Josh, In stolen but heartfelt words... "Marry me?" You make me laugh with your writing and your acting (only when you intend to) - is there anything you can't do? You're such a plum. More ...soon...please?
Alas I am taken. But thanks for the sweet comment.
Beg and ye shall receive! Thanks for commenting. I wanted to turn this blog into more of a dialogue.
Gonna try this one more time. I have been a fan since "SportsNight," and thought you were truly charming and funny saying someone else's words. I can't WAIT to see you in something that you created out of your own head. I wish you great luck.
as a recovering catholic, I can assure you that you're description of christmas morning is spot on ... as I'm sure Backwash will be
I'm looking forward to Backwash a hell of a lot more than that new Brad Whitford show!

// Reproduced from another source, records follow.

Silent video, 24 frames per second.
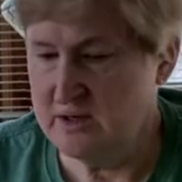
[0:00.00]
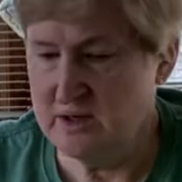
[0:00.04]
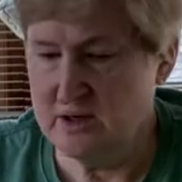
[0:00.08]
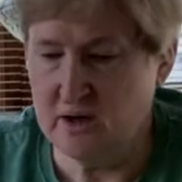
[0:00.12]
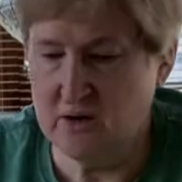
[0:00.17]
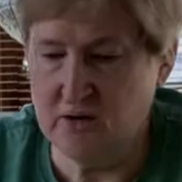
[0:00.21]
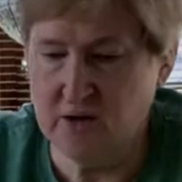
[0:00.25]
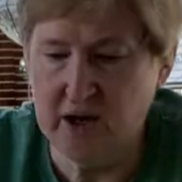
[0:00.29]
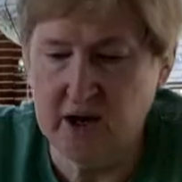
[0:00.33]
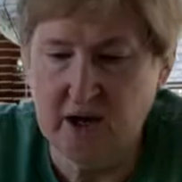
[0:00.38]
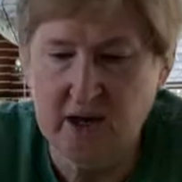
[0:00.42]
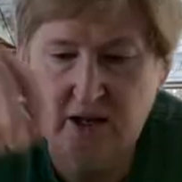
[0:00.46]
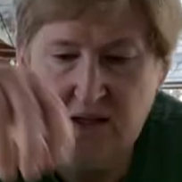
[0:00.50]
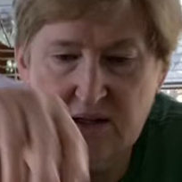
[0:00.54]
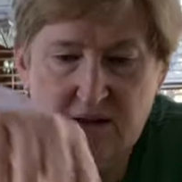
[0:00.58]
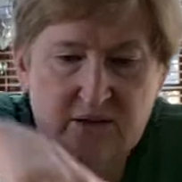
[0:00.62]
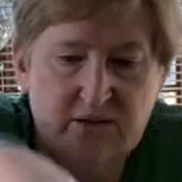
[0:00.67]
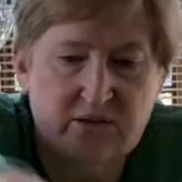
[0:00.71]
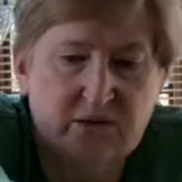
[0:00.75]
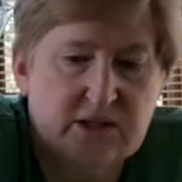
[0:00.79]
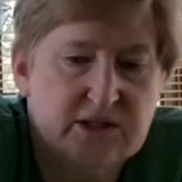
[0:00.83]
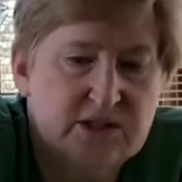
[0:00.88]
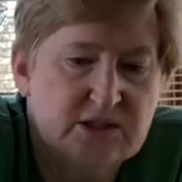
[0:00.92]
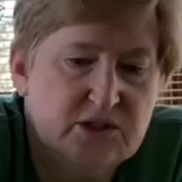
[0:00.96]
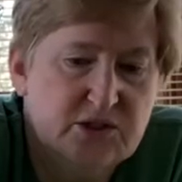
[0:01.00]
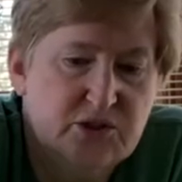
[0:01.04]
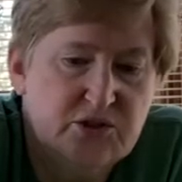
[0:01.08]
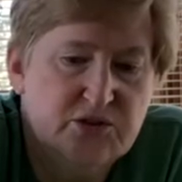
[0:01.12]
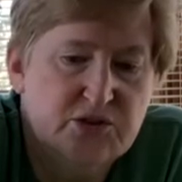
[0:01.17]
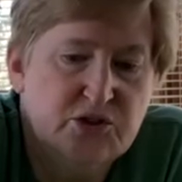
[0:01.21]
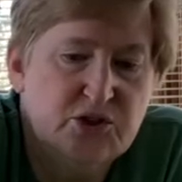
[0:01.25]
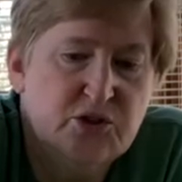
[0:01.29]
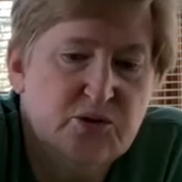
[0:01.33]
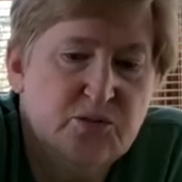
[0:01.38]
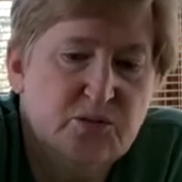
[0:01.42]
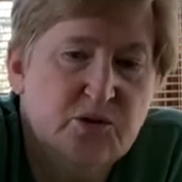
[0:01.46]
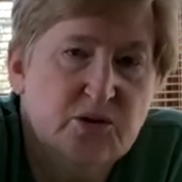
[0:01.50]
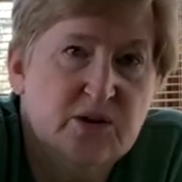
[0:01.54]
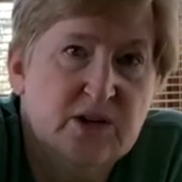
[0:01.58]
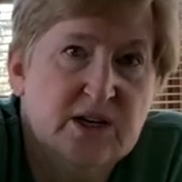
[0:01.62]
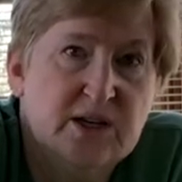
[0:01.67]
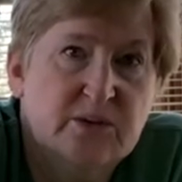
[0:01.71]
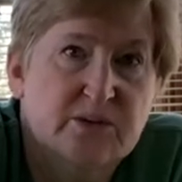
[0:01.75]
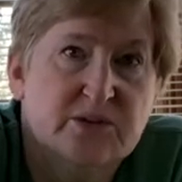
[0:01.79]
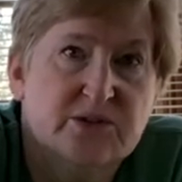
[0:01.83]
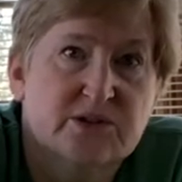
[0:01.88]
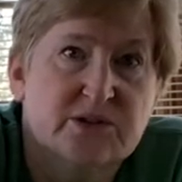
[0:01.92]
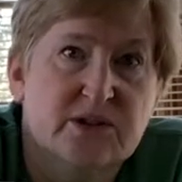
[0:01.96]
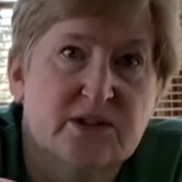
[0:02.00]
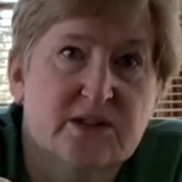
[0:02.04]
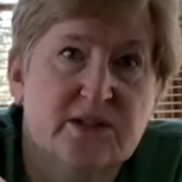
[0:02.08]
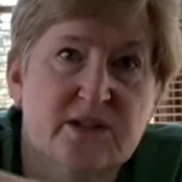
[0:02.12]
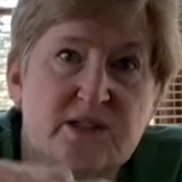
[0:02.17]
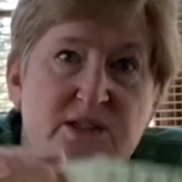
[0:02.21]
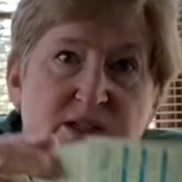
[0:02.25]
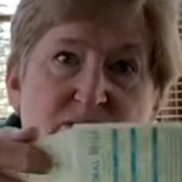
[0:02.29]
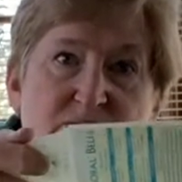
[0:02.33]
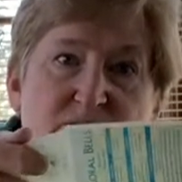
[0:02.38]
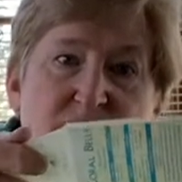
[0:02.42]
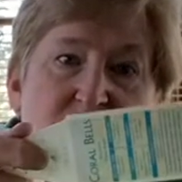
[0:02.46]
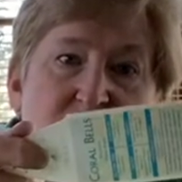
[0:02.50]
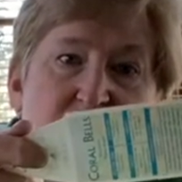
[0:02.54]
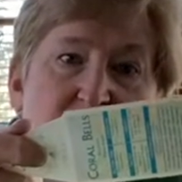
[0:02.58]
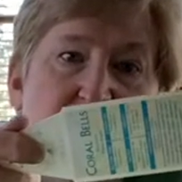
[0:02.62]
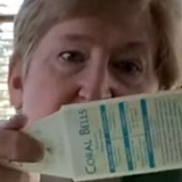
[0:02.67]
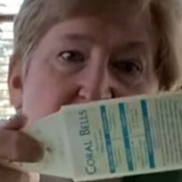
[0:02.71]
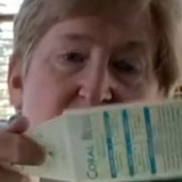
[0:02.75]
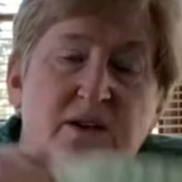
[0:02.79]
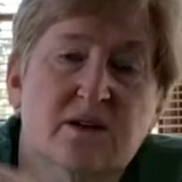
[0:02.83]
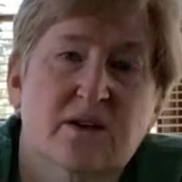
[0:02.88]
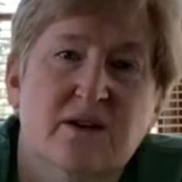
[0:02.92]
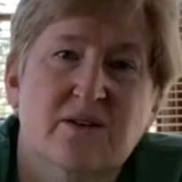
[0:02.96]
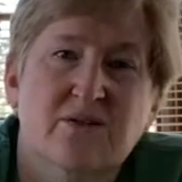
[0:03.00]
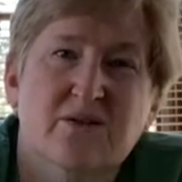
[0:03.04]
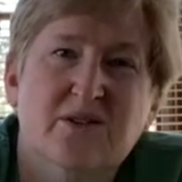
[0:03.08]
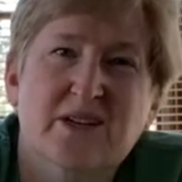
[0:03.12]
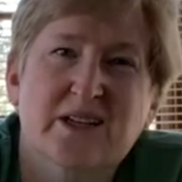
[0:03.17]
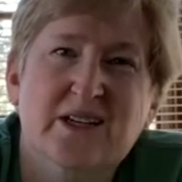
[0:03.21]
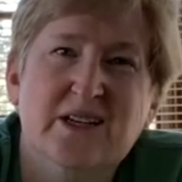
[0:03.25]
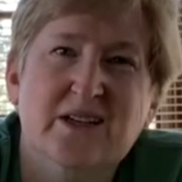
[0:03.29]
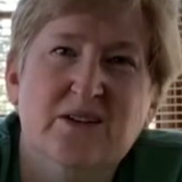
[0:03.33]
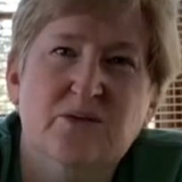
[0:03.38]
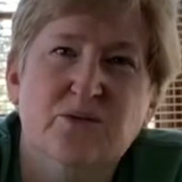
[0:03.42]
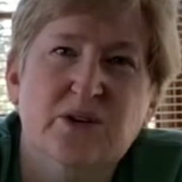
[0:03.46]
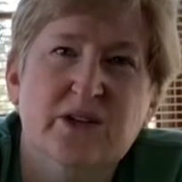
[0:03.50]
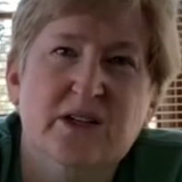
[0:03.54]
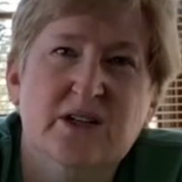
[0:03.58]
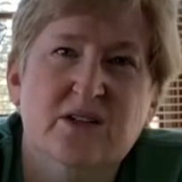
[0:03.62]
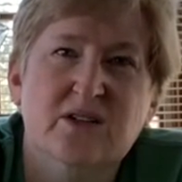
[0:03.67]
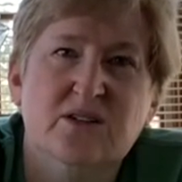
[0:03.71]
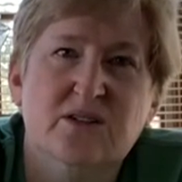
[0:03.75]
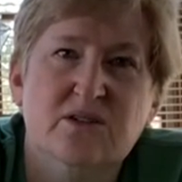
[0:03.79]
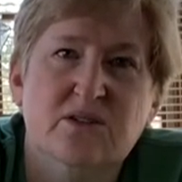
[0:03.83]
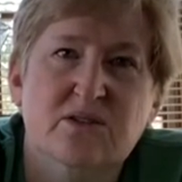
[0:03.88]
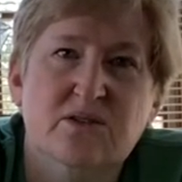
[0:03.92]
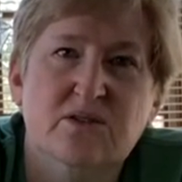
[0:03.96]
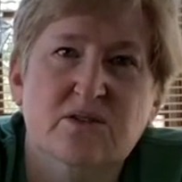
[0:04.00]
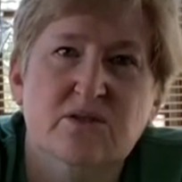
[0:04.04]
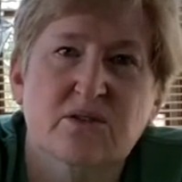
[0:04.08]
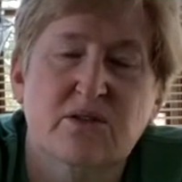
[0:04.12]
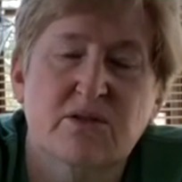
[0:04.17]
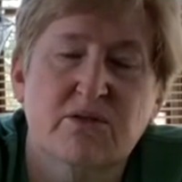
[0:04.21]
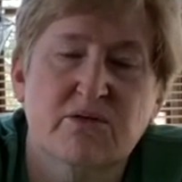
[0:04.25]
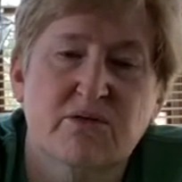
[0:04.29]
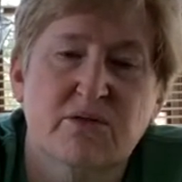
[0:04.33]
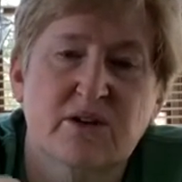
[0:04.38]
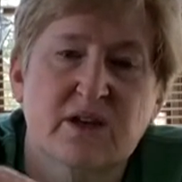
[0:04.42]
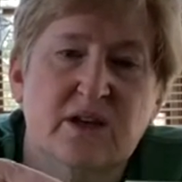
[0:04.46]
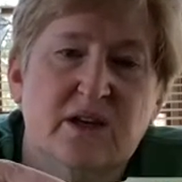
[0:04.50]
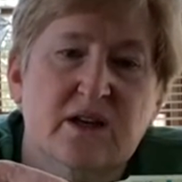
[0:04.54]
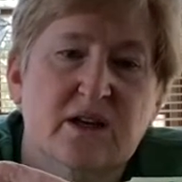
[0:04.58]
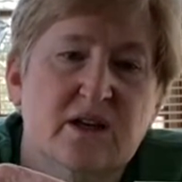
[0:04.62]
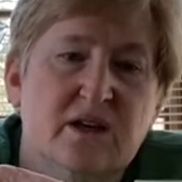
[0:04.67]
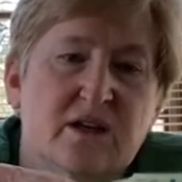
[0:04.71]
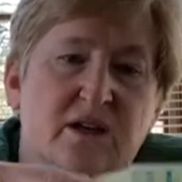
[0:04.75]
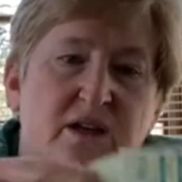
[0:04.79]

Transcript: Okay, let's do 2 more labels on this one. Well, we can do 3.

Who knows? It could wind up being a good show about a bad moustache.
It sounds like it's gonna be great, Josh. Your blog is, and I have to think Backwash will be too. I know what it's like to wonder if what you wrote is going seem funny to anyone else. You were great on Kevin Pollak's Chat Show and obviously in Aaron Sorkin's work. So I think we've established you're funny in person, in writing, and as a person reading funny writing. There's no such thing as too much sucking up, is there? My point being that nobody knows what will succeed and what won't, but if what you've got isn't a great place to start, I don't know what is. I've tried the whole 'sneezing into your arm' thing only to have people look at me like Eliza Doolittle who didn't know how to use a handkerchief instead of her sleeve. Mind if I ask a couple questions? What writing software do you use? Does your high school still vote on valedictorian?